Displaying an image

The index function in the image controller will look almost identical to the index function from the home controller. The only difference is that instead of generating an array of images, we will build a ViewModel for a single image. However, the ViewModel for this image will have a little more information than the one from the home page since we are building a page that renders a more detailed view of an image (versus the thumbnail collection on the home page). The most noteworthy inclusion is that of a comments array for the image.

Taking another look at the original index function in our controllers/image.js file, we can see the simple existing res.render line of code:

res.render('image');

We want to replace this line with a ViewModel and an updated res.render statement using the following code:

const ViewModel = {
image: {
uniqueId: 1,
title: 'Sample Image 1',
description: 'This is a sample.',
filename: 'sample1.jpg',
Views: 0,
likes: 0,
timestamp: Date.now()
},
comments: [{
image_id: 1,
email: '[email protected]',
name: 'Test Tester',
gravatar: 'http://lorempixel.com/75/75/animals/1',
comment: 'This is a test comment...',
timestamp: Date.now()
}, {
image_id: 1,
email: '[email protected]',
name: 'Test Tester',
gravatar: 'http://lorempixel.com/75/75/animals/2',
comment: 'Another followup comment!',
timestamp: Date.now()
}]
};
res.render('image', ViewModel);

Here, we declare a new ViewModel constant again--this time with an image property that contains the properties for the single image. In addition to the image property, there is also a comments property, which is an array of comment objects. You can see that each comment has various properties specific to a comment for each image. This JavaScript object is actually a pretty good preview of what our real data will wind up looking like once we include logic to connect our app to MongoDB.

After we build our sample image object and its collection of comments, we pass that to our res.render call, thus sending this new ViewModel directly to our image's Handlebars template. Again, if you review the HTML code in the image.Handlebars file, you can see where each property of the ViewModel is being displayed.

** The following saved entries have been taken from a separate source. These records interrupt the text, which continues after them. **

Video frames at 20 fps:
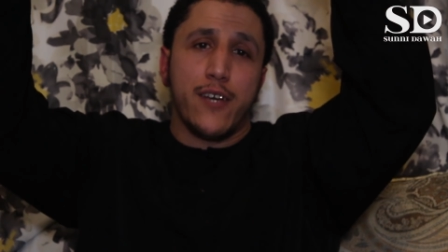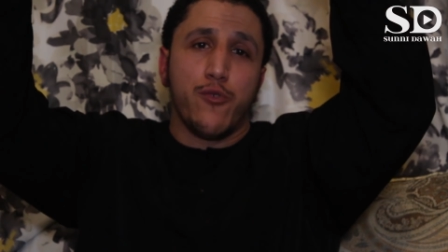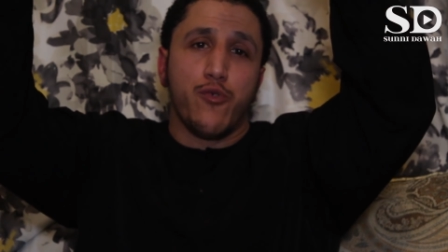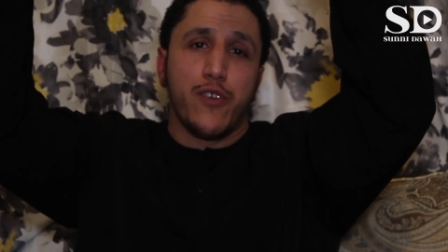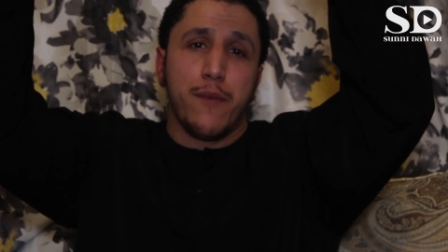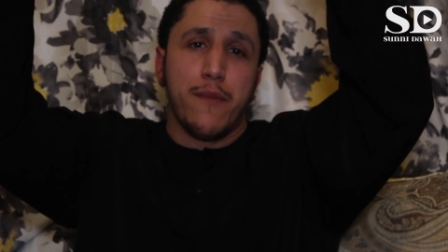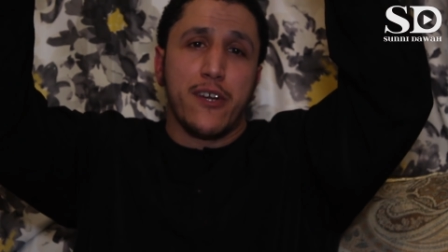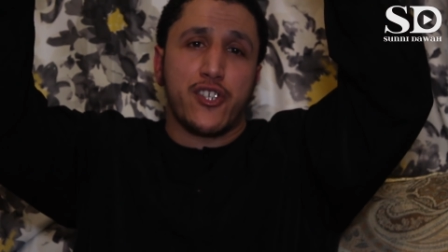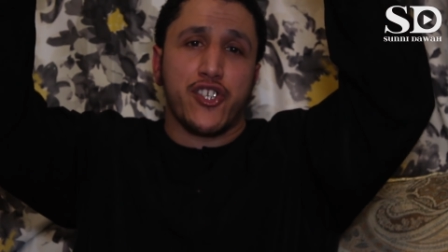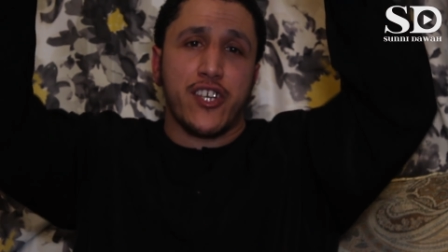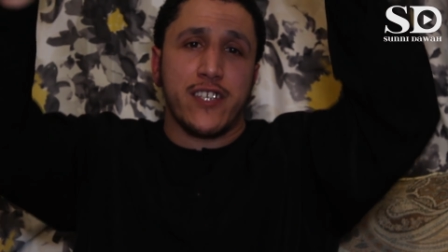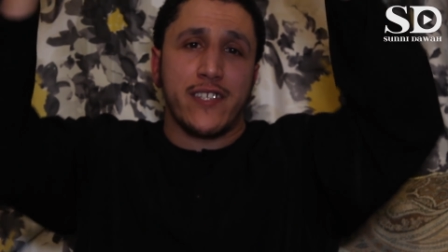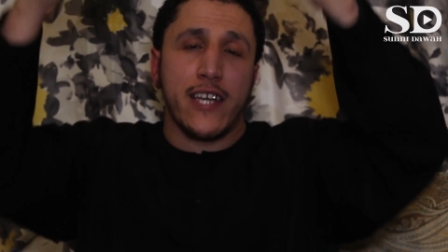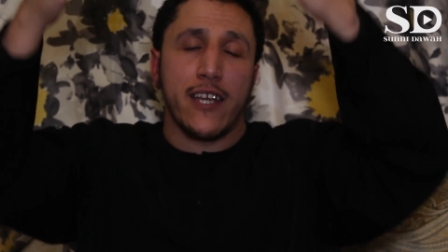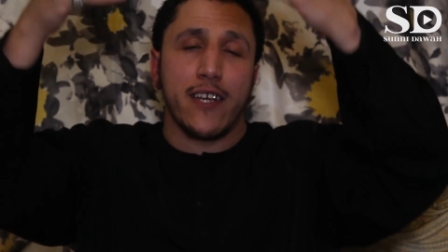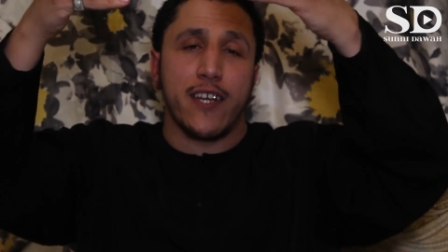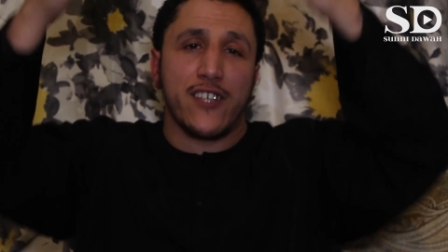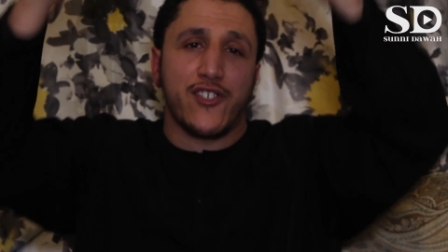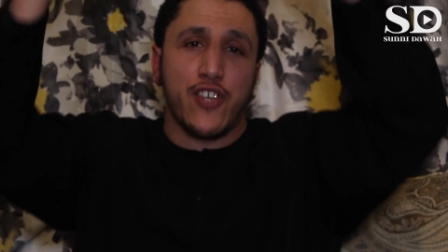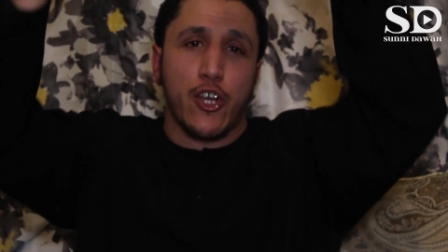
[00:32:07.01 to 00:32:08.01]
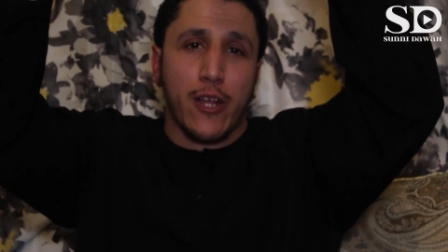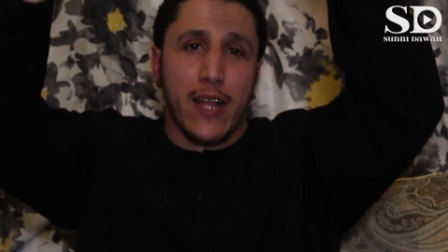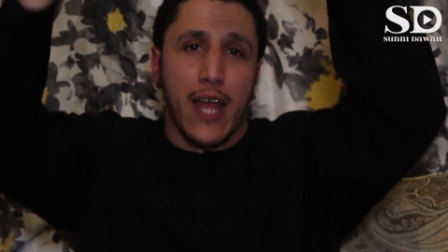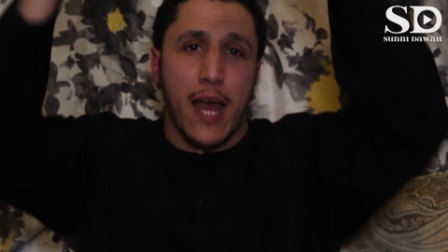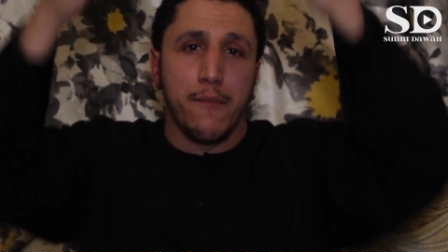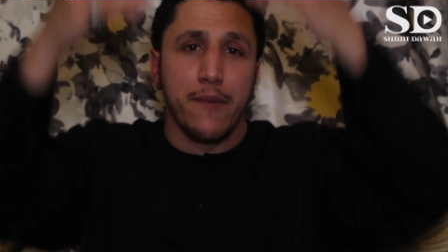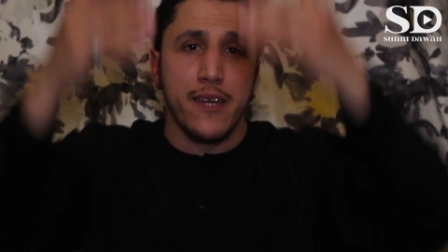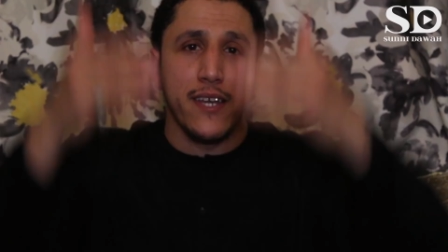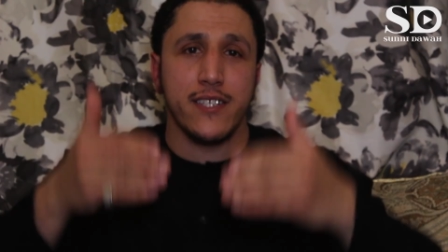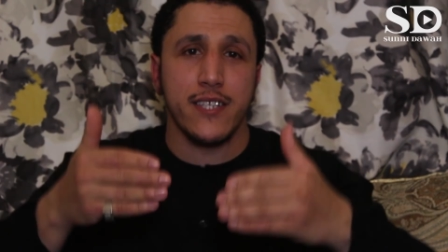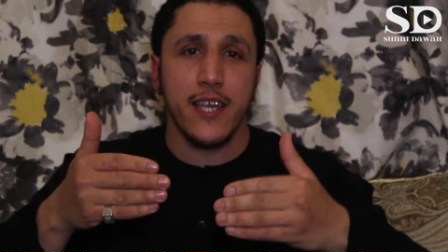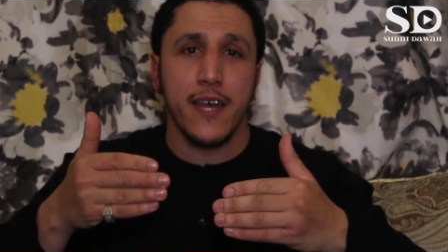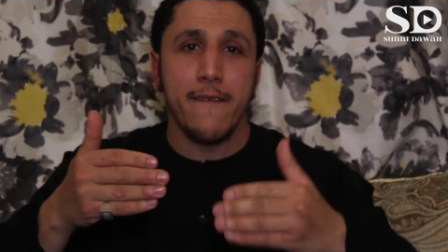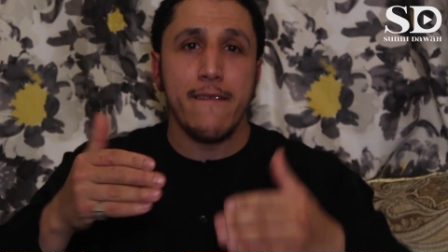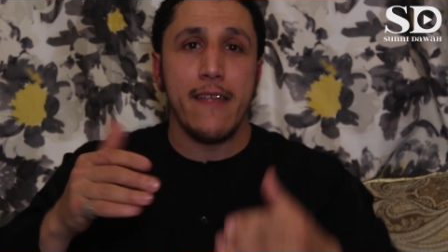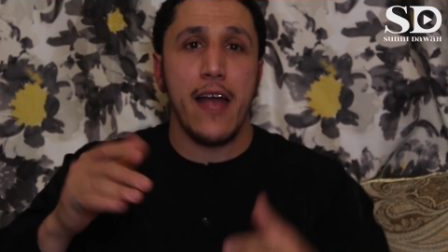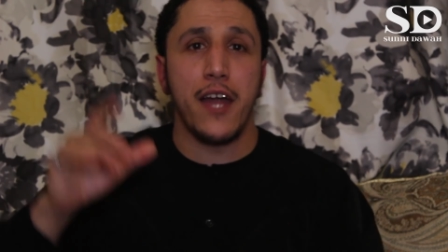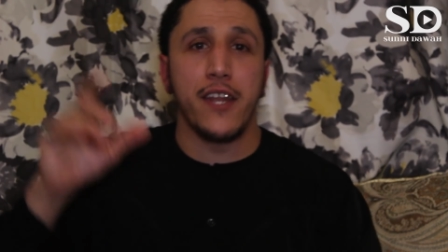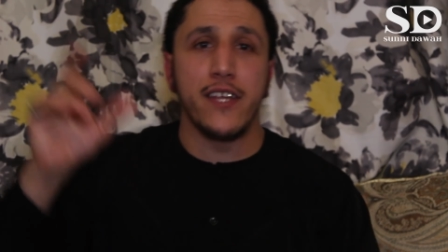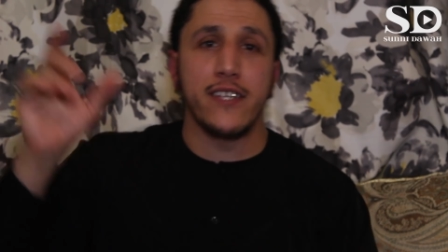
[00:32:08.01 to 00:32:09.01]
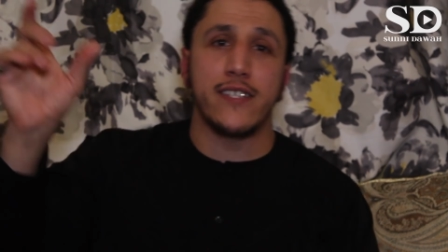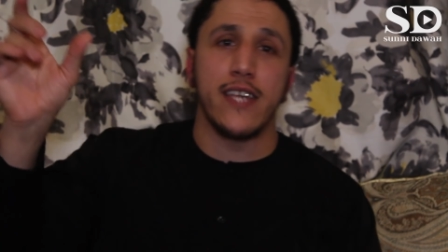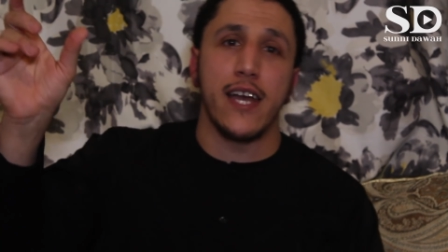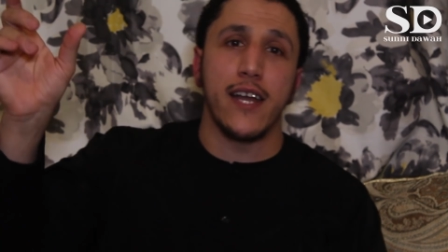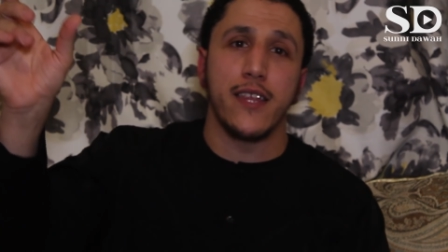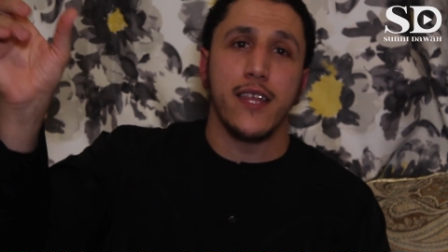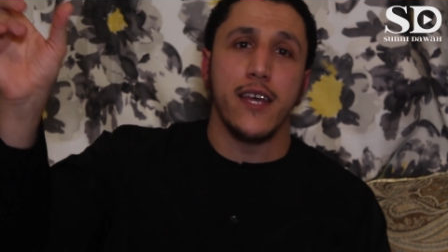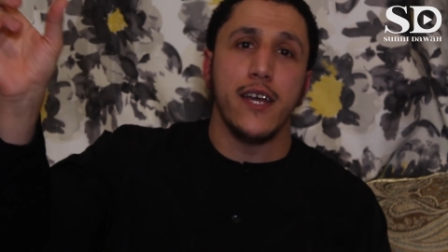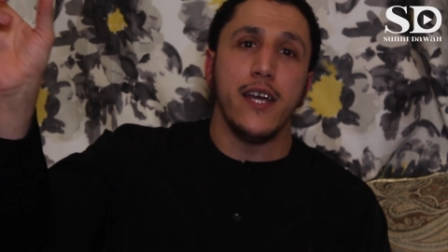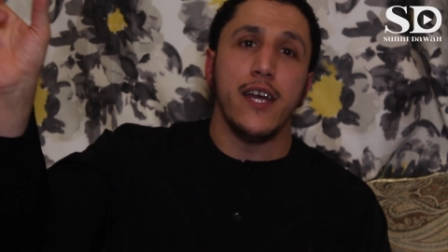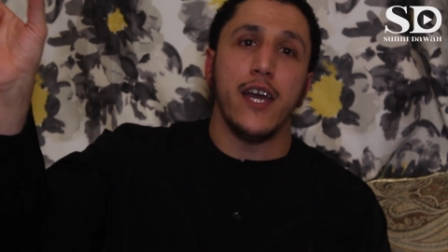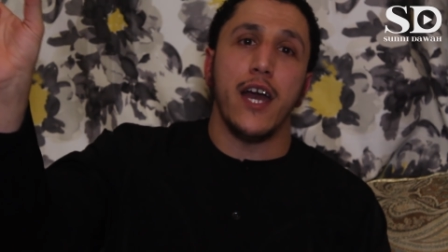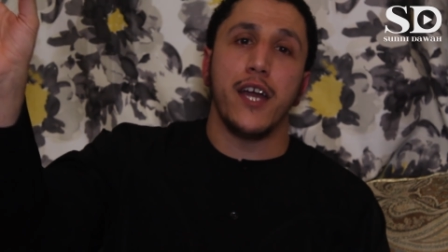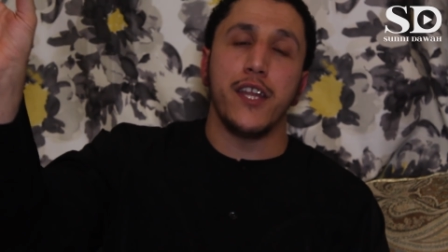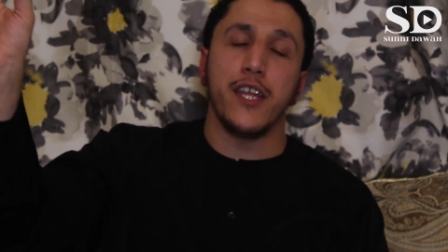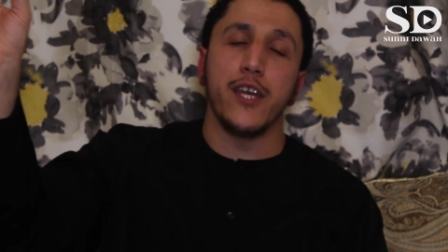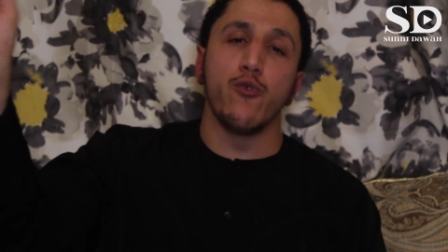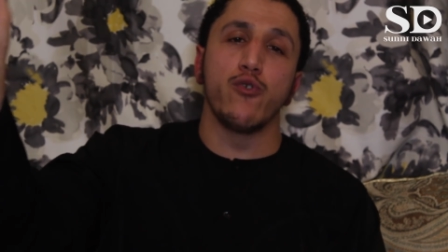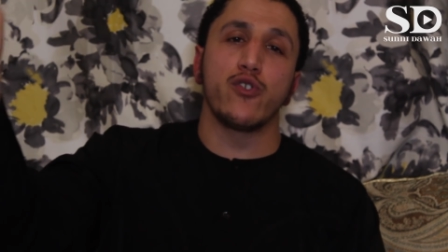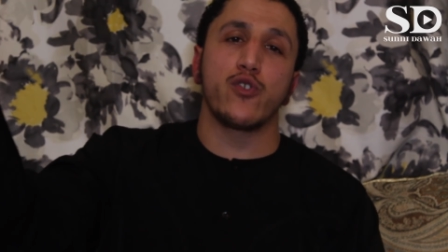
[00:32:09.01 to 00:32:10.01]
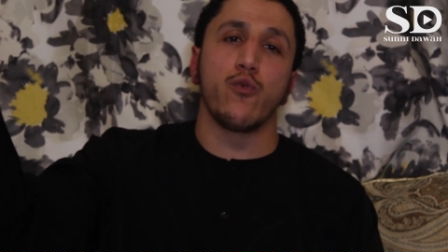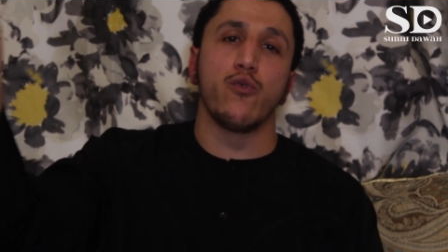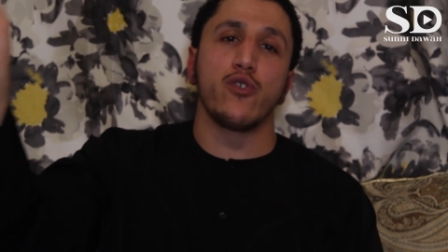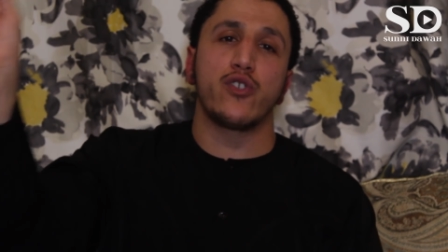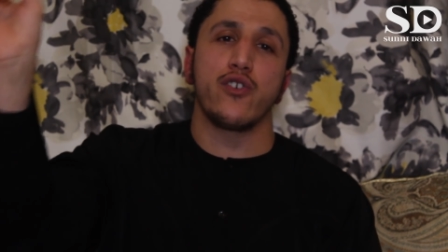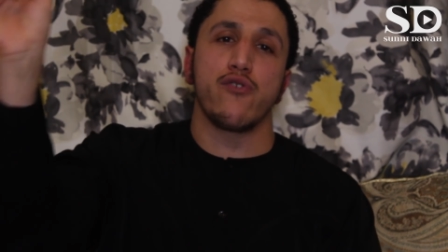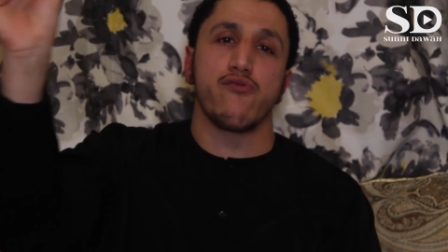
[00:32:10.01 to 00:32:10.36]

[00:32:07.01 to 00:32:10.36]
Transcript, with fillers: when he mentioned Raziyat al-Khamis, and he said, and he was going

Again, let's run the application and make sure that our image page appears properly:

$ node server.js

Once the app is running and you've launched it in your browser, click on any of the images that are listed in the Newest Images section of the home page.

This should take you to an individual image page where you will see something like the page shown in the following screenshot:

Note that Title, Description, Likes, Views, and timestamp (converted to a different format for user readability) are all now appearing on the page. In addition, you can see a few comments listed near the image as well!